Monday, July 30, 2018

Recently, The CMMDR realized that he’s a loper. 
He’s always identified with sloths and laggers and wankers — the lack of important jobs, the pitiless tug-of-war between mediocre talent and dumb luck. As an actor in movies like “Burglar,” “Arachnoquake” and, in a recent straight-to-Starz,“Most Likely To Murder ,he’s been a strikingly minor player, if not always the least valuable one, averaging an unusually high ratio of crap moments to minutes on screen.
But it wasn’t until a recent endurance test that The CMMDR understood what kind of idiot that made him.
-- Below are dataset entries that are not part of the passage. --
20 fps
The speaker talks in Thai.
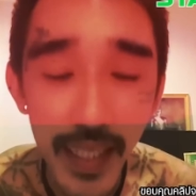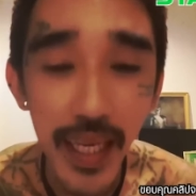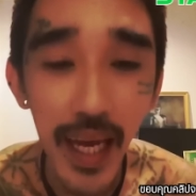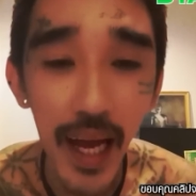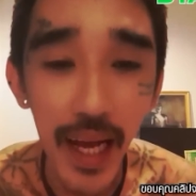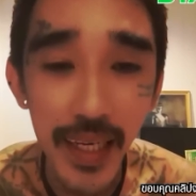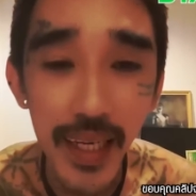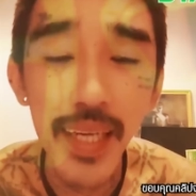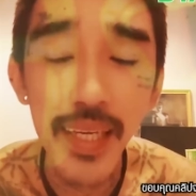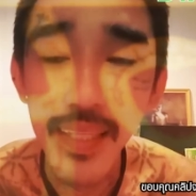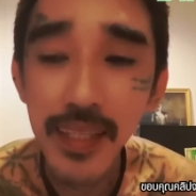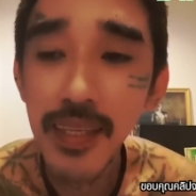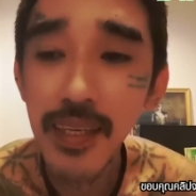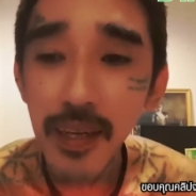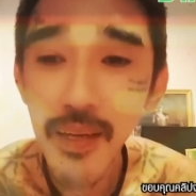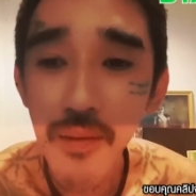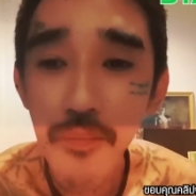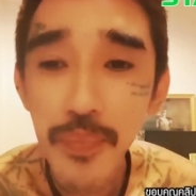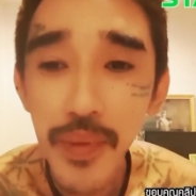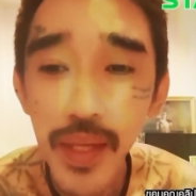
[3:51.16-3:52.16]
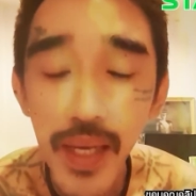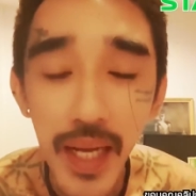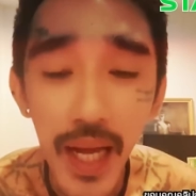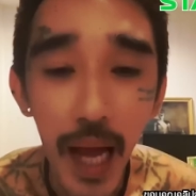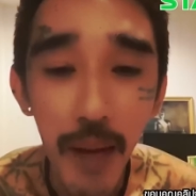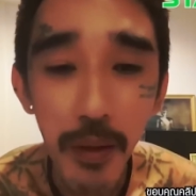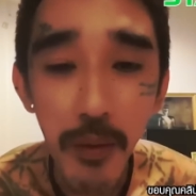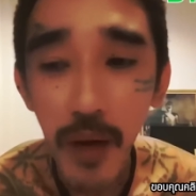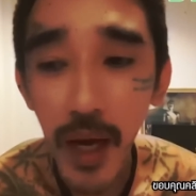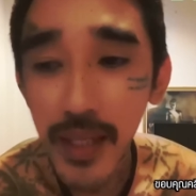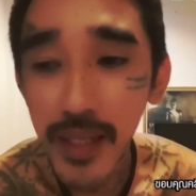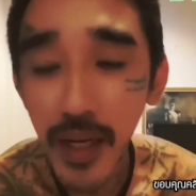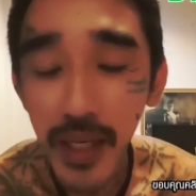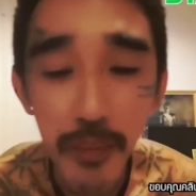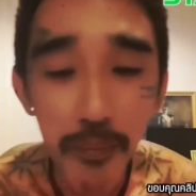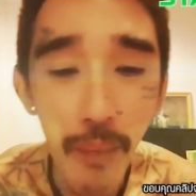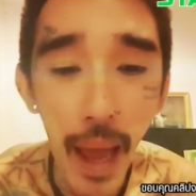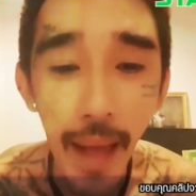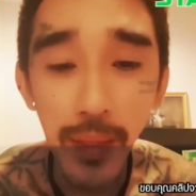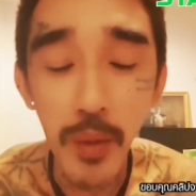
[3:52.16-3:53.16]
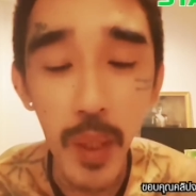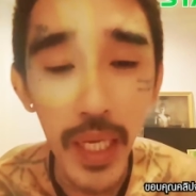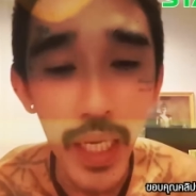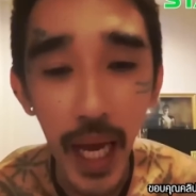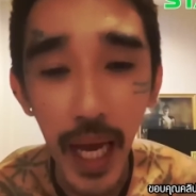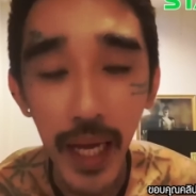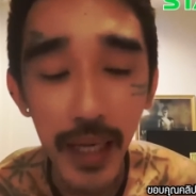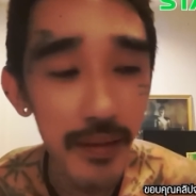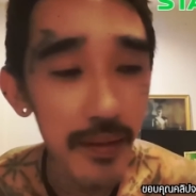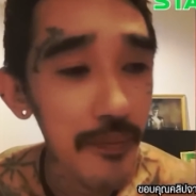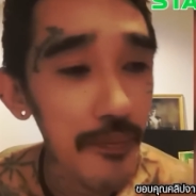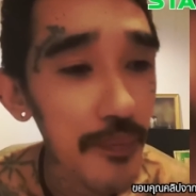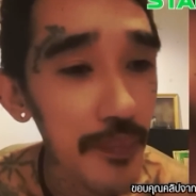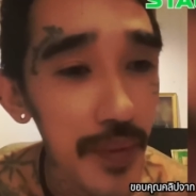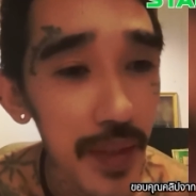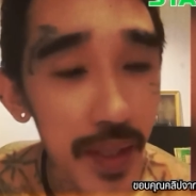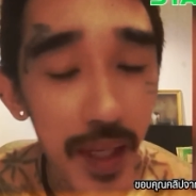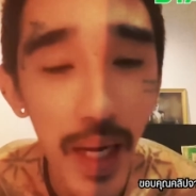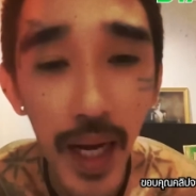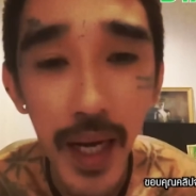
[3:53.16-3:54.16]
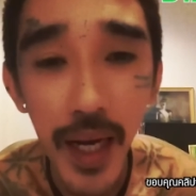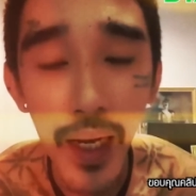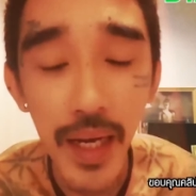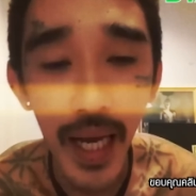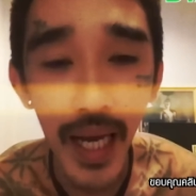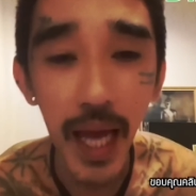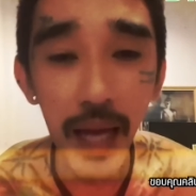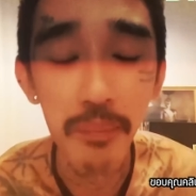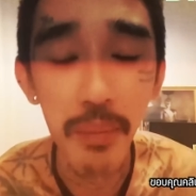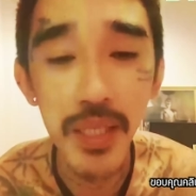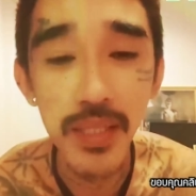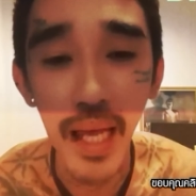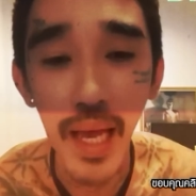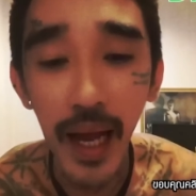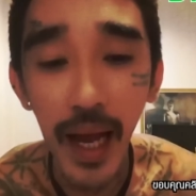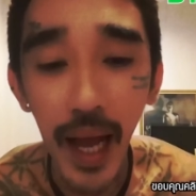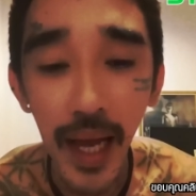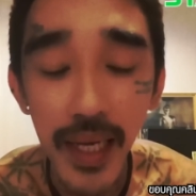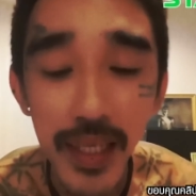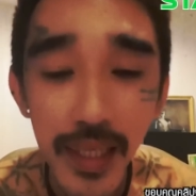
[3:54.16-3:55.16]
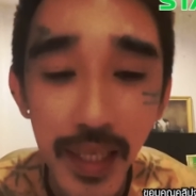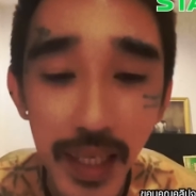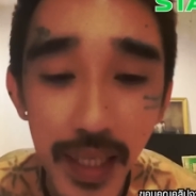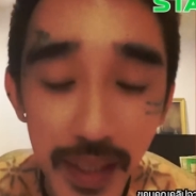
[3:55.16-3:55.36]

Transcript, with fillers: สักอย่างนะกลายเป็นว่าตอนนี้แปดหน่วยงานกำลังปรึกษาหารือ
He was filming an episode of “Younger,” a sitcom not for a Network, not for cable,  but for an app, and his first role since a bit  he did for scale ten months earlier. The shoot stretched nearly a half a day.
“It was a marathon,”  recalled the stumpy also-ran in an interview at a diner in Washington Heights late last month. “I had two lines and I was pissed I was there for so long, five hours!
Near 70 now, he is short, chubby  and shockingly bald, with vast expanses of scalp which gave this reporter a migraine; round fat cheeks and the face of some tuber (think yam, turnip or a head of butter lettuce), a face which pleads to be liked, so desperate for it, as if guarding a loose flame.He has the air of the quiet flop, sensitive to any friendly overture, which suggests an off-hours version of the losers and trifling bit parts he has attempted to embody on camera.
Since his breakout performance in the soap opera The Doctors in 1977, as an unnamed hospital patient with one line, The CMMDR has trudged his way through fourth tier episodics including “Father Dowling Mysteries,” “The Mommies” and “Home Boys From Outer Space,” blazing trails that still no one has paid any attention to, long after he’d delivered his last line. 
Never a candidate to be a boldface name, he limped toward a quiet kind of last-choice status, which he flexed opposite Fenster Groger in “Living In Walter’s World” (1997), and in the never-picked-up pilot “No Matter” (2001) — a project where he appeared as he number 189 on the call sheet.

 “There was no talk of any sequel when we were shooting the original of anything I ever did,”  the CMMDR said. “It’s always been one of those things where I thought: Fuck me, this just sucks, why am I alive?

“He’s always looking for and failing at new ways to express the character’s personality,”said Elden Hogbree, an internet troll.“You look at footage after a shoot, and somehow he’s just done the same boring shit he’s always done.”
Mr. Hogbree argued that while many actors adopt affectations to personify words on a page, few are as consistently unremarkable as the CMMDR. “If you try to steal scenes, or stand out, you can lose all respect from everyone,” said a Mr. Baylen Jagoff, who was a contemporary of the CMMDR’s in Ronnie Rothberg’s acting classes in the 1980s. “But with The CMMDR it’s the opposite — he couldn’t steal a scene if you lit him on fire and had roman candles shoot out of his ass.”
“I’d like to have a little bit more … uh, uh … power,” the CMMDR said.
 “I wouldn’t mind playing someone that gets noticed in some way,” he said. 
And this reporter would like to win the lottery and have an ongoing tryst with Audrey Fleurot.